New ‘Victory’ Backdoor Seen in Chinese APT Campaign!

New ‘Victory’ Backdoor Seen in Chinese APT Campaign!

An ongoing surveillance operation has been uncovered that targets a Southeast Asian government, researchers observed – using a previously unknown espionage malware.

Researchers said the malware has been under development for at least 3 years.

States Check Point Research, the attack involves spear-phishing emails with malicious Word documents to gain initial access, along with the exploitation of older, known Microsoft Office security vulnerabilities. Most notable, researchers commented, is the novel backdoor, which they outlined has been in development by a Chinese APT for at least 3 years.

E-mails are Spoofed

The documents were “sent to different employees of a govt. entity in SE Asia,” according to the Check Point analysis.

“In some cases, the emails are spoofed to look like they were from other government-related entities. The attachments to these emails are weaponised copies of legitimate looking official documents & use the remote template technique to pull the next stage from the attacker’s server.”

Malicious Documents

The malicious documents download a template from various URLs, according to the analysis, which are .RTF files embedded with the Royal Road weaponiser, also known as the 8.t Dropper/RTF exploit builder.

Royal Road is a tool that researchers have said is part of the arsenal of several Chinese APTs, such as Tick, Tonto Team and TA428; it generates weaponised RTF documents that exploit vulnerabilities in Microsoft’s Equation Editor (CVE-2017-11882, CVE-2018-0798 & CVE-2018-0802).

Encrypted Payload

The Royal Road-generated RTF document contains an encrypted payload & shellcode, according to the analysis.

“To decrypt the payload from the package, the attacker uses the RC4 algorithm with the key 123456, & the resulted DLL file is saved as 5.t in the %Temp% folder,” researchers explained. “The shellcode is also responsible for the persistence mechanism – it creates the scheduled task named Windows Update that should run the exported function StartW from 5.t with rundll32.exe, once a day.”

Victim’s Computer

The .DLL gathers data on the victim’s computer including the OS name & version, username, MAC addresses of networking adapters & antivirus information. All of the data is encrypted & then sent to the attackers’ command-&-control server (C2) via GET HTTP request method. Then, a multi-stage chain eventually results in the installation of the backdoor module, which is called “Victory.” It “appears to be a custom & unique malware,” according to Check Point.

Victory Backdoor

The malware is built to steal information & provide consistent access to the victim. Check Point researchers said it can take screenshots, manipulate files (including creating, deleting, re-naming & reading them), gather information on the top-level windows that are open, & shut down the computer.

Interestingly, the malware appears to be related to previously developed tools.

“Searching for files similar to the final backdoor in the wild, we encountered a set of files that were submitted to Virus Total in 2018,” according to the analysis. “The files were named by the author as MClient & appear to be part of a project internally called SharpM, according to their PDB paths.

Similar Timeframe

Compilation timestamps also show a similar timeframe between July 2017 & June 2018, & upon examination of the files, they were found to be older test versions of our VictoryDll backdoor & its loaders chain.”

The specific implementation of the main backdoor functionality is identical; &, the connection method has the same format, explained the firm. Also, MClient’s connection XOR key & VictoryDll’s initial XOR key are the same.

Keylogger

However, there are differences between the 2 in terms of architecture, functionality & naming conventions. For instance, MClient features a keylogger, which is absent for Victory.

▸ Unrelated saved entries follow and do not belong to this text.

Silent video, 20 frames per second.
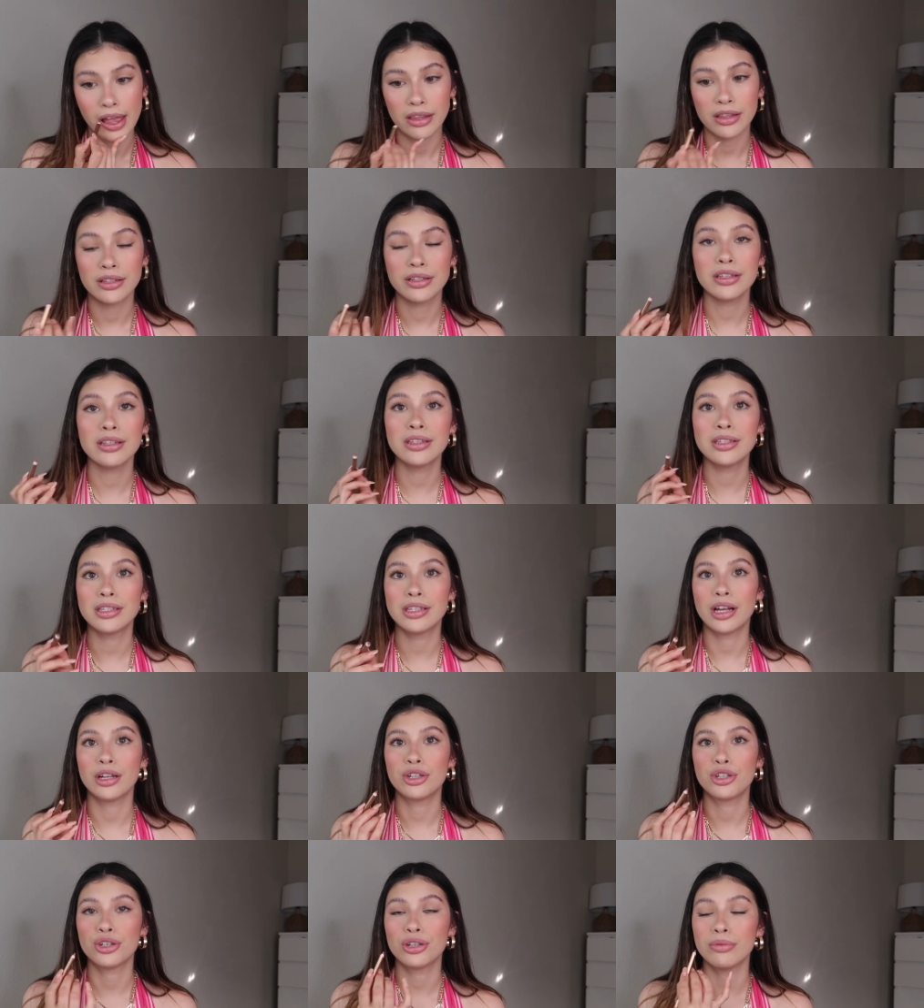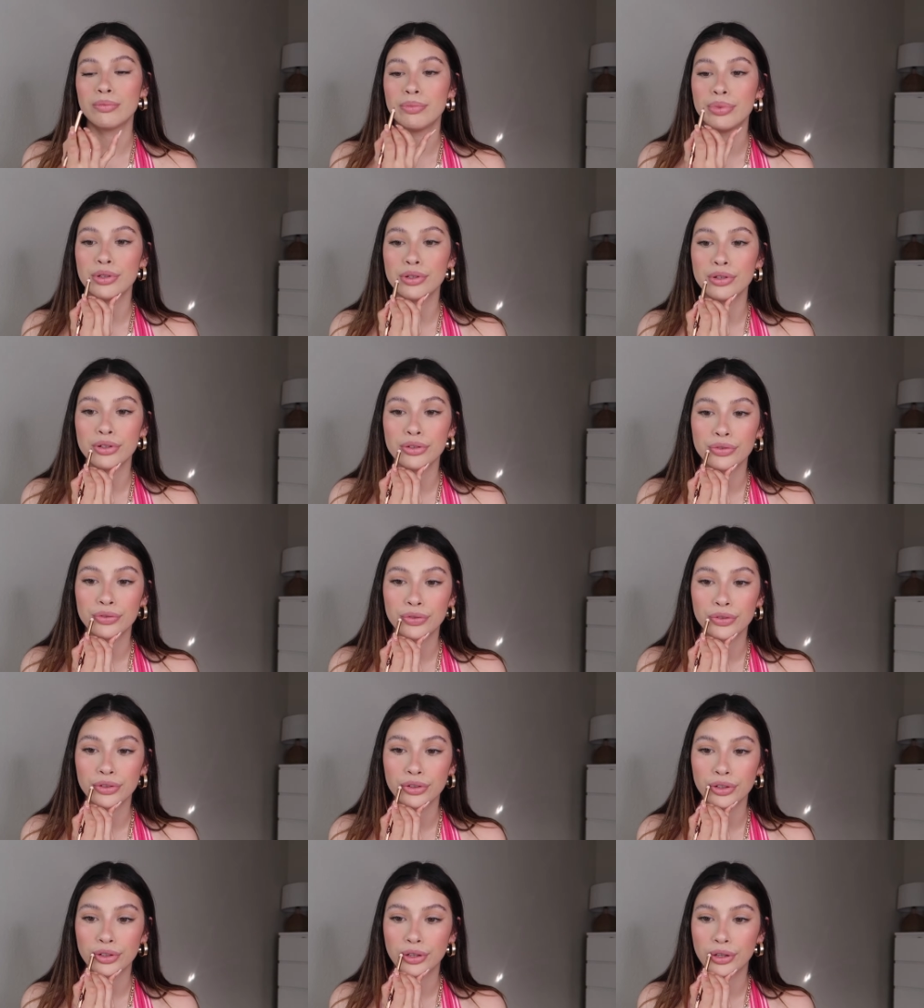This is such a
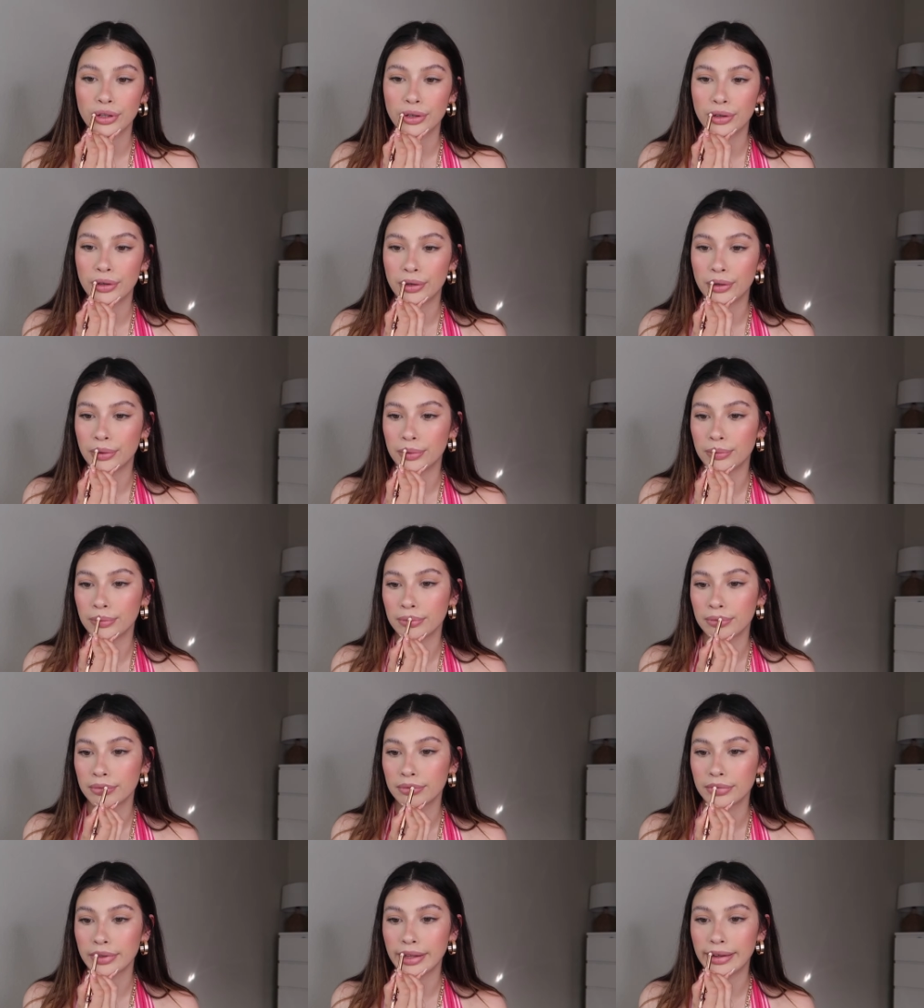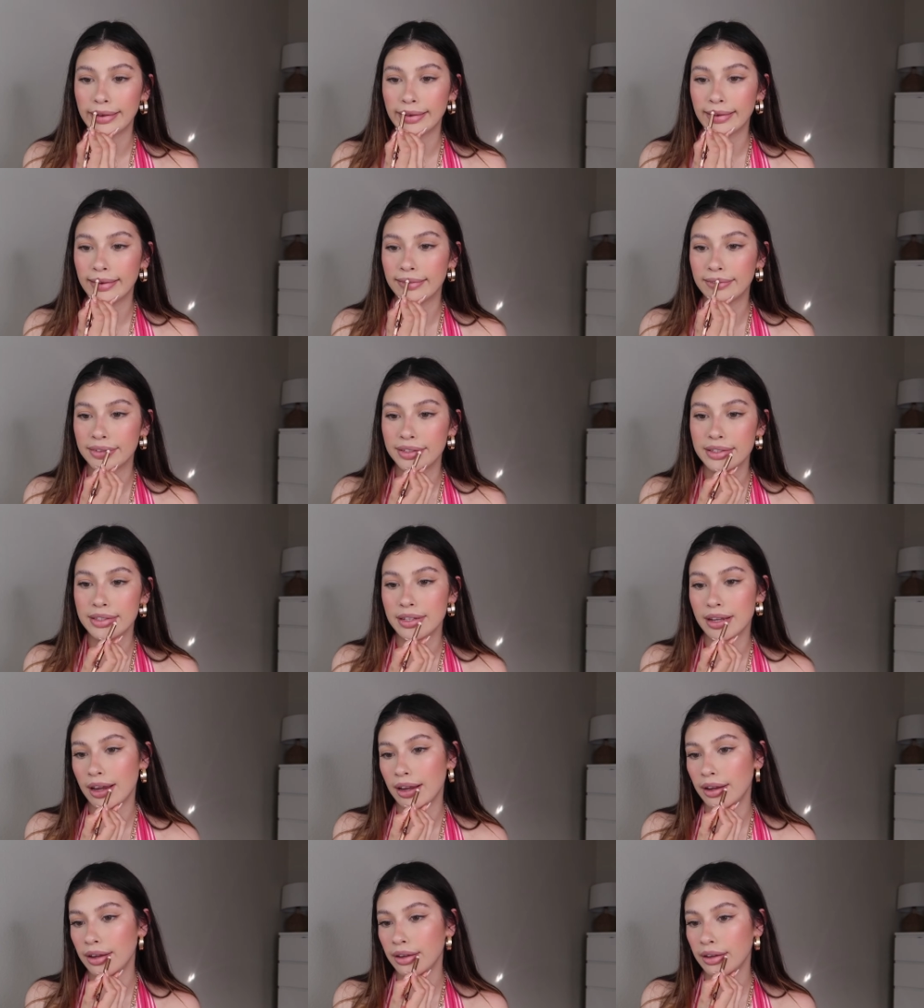beautiful like
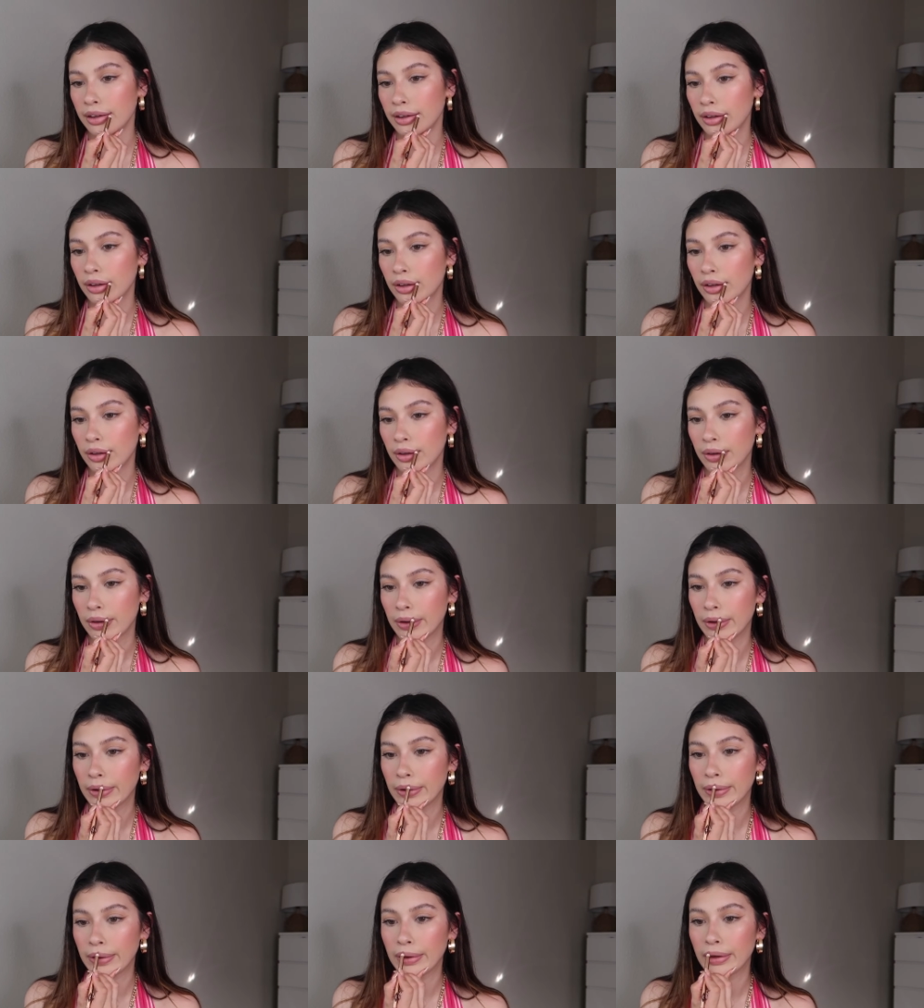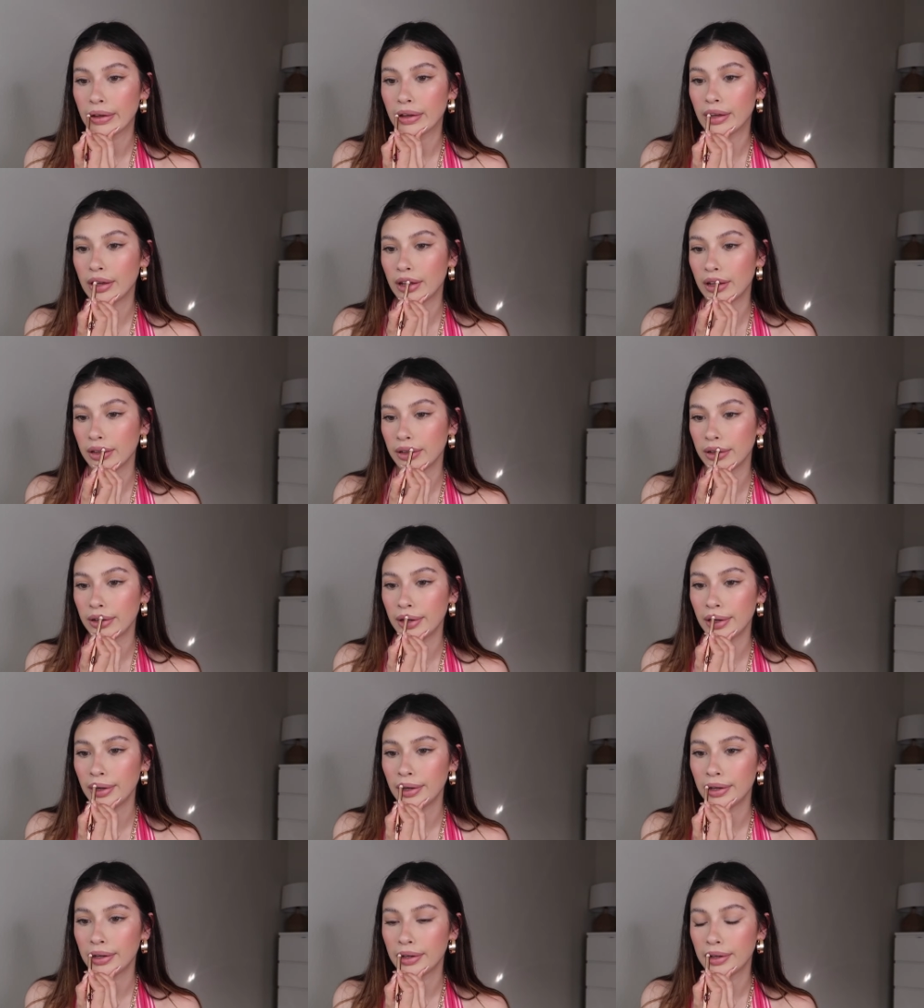everyday color.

Victory’s exported function is named Main Thread, while in all versions of the MClient variant the export function was named ‘Get CPUID’, according to Check Point.

“Overall, we can see that in these 3 years, most of the functionality of MClient and AutoStartup_DLL was preserved & split between multiple components – probably to complicate the analysis & decrease the detection rates at each stage,” the form said. “We may also assume that there exist other modules based on the code from 2018 that might be installed by the attacker in the later stages of the attack.”

Attribution of Campaign

Check Point has attributed the campaign to a Chinese APT. One of the clues is that the 1st-stage C2 servers are hosted by 2 different cloud services, located in Hong Kong & Malaysia.

These are active in only a limited daily window, returning payloads only from 01:00 – 08:00 UTC Mon. through Fri., which corresponds with the Chinese workday. Also, Check Point outlined that the servers went dormant in the period between May 1-5 – which China’s Labour Day holidays.

Exploit Building Kit

Also, the Royal Road RTF exploit building kit is a tool of choice among Chinese APT groups; & some test versions of the backdoor contained internet connectivity check with www.baidu.com – a popular Chinese website.

“We unveiled the latest activity of what seems to be a long-running Chinese operation that managed to stay under the radar for more than 3 years,” Check Point concluded. “In this campaign, the attackers utilised the set of Microsoft Office exploits and loaders with anti-analysis & anti-debugging techniques to install a previously unknown backdoor.”